Purchasing a Domain Name
What’s in a name? In the Digital Age, choosing the right domain name means everything. The wrong selection can result in a lack of website traffic and, more importantly, the loss of potential customers.
There is no formula for picking the perfect domain name, but it’s a necessary first step in claiming your piece of the Web. A number of factors influence the ultimate success of your site, but here are a few naming tips:
- Keep your domain name simple. A domain should be easy to spell or pronounce, and have a limited number of characters. Making it short, though, does not mean you should use abbreviations, which often are difficult for people to remember.
- Pick a domain that contains keywords relevant to your business. Most search engines rank websites much higher if the search terms are contained in the domain name.
- Research appropriate keywords to determine which are most popular among people searching for your product or service online.
- Adding your city name to your domain can help improve search engine results and help you stand out from a variety of companies offering similar products or services in other areas. Think of how many "Mama’s Pizza" places there are, and you’ll see the value of using "mamaspizzacleveland.com" instead.
- Just like the name of a business, make sure your domain name is a name you can brand. This might mean selecting the same name for your company and domain. If the name of your business doesn’t reveal what it does or sells, go with something else.
- Don’t feel you have to restrict yourself to one name. You can register several domain names related to what you offer and point them all to your primary site. By purchasing several relevant domain names you will also keep the competition from taking advantage of your brand by association.
- Plan ahead. Obtain domain names for products and services you plan to offer in the future. Since registering a domain name can cost as little as $10 a year, it’s a good idea to reserve names in advance.
- Try not to pick a name that can be confused with another domain. You don’t want to send your customers inadvertently to the competition.
- If the name you pick is not available, try adding a prefix such as: a, the, my, your or our to your preferred domain. Most Web hosting companies will suggest a number of alternatives if your first choice isn’t available.
- Avoid hyphens. More than likely, people will forget them. And it’s more difficult to tell someone your website address if you have to say, "www dot my landscaping dash business dot com."
Consider Your Extension
Another important part of your name is the extension that appears after the domain name (such as .com). Known as a top-level domain, these extensions provide suggestions about the type of site and its content.
Some of the leading top-level domains include:
- .com stands for "commercial." It’s the preferred domain extension for businesses. Because of this, the number of available .com domain names is decreasing.

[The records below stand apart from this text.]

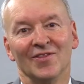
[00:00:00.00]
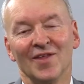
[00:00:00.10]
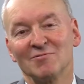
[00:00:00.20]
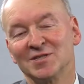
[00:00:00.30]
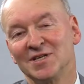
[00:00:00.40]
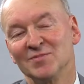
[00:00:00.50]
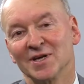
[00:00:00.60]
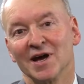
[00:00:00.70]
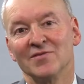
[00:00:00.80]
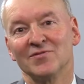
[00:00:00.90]
was Tim
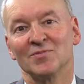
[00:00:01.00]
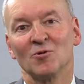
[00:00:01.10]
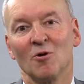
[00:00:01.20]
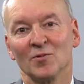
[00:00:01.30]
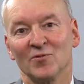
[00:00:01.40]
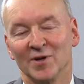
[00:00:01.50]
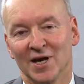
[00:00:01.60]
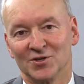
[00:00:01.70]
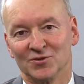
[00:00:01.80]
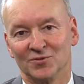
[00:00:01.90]
Mackay from Quantum
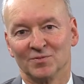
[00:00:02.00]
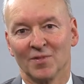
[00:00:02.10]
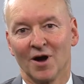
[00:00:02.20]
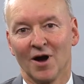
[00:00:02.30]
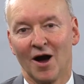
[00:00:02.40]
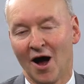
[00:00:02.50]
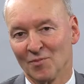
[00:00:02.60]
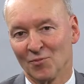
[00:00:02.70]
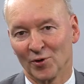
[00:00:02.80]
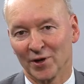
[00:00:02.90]
Financial. I'm
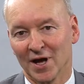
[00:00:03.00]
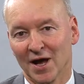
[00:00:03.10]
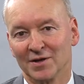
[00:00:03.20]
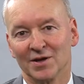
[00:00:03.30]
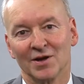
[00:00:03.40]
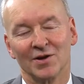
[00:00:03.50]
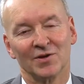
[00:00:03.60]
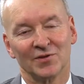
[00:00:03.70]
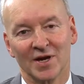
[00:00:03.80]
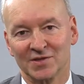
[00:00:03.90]
Paul Rickard.
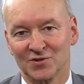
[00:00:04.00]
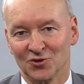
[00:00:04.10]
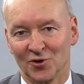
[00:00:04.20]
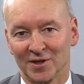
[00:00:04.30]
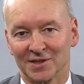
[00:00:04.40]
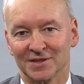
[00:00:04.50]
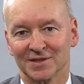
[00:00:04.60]
Thanks for joining us.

- .net represents "network." It is most commonly employed by Internet service providers, Web hosting companies and other Internet-related businesses, but its use is no longer restricted.
- .org, which stands for "organization," often is used for non-commercial sites, such as non-profit organizations, but many companies register .com and .org domains to ensure the security of their brand.
- .biz is a restricted-use domain extension for business websites.
- .info, .me, .co, .tv are growing in popularity.
- .us is a restricted-use country code (most countries have their own extensions). It can only be used by individuals, businesses, organizations, etc., that reside in the United States or its territories.
A variety of new top-level domains is being introduced to expand the overall pool of available Web addresses as well as the number of domains in languages other than English.
For example, new choices include .jobs (for employment-related sites); .mobi (for mobile-optimized sites); .tel (for the telecom industry); .travel and potentially hundreds of others.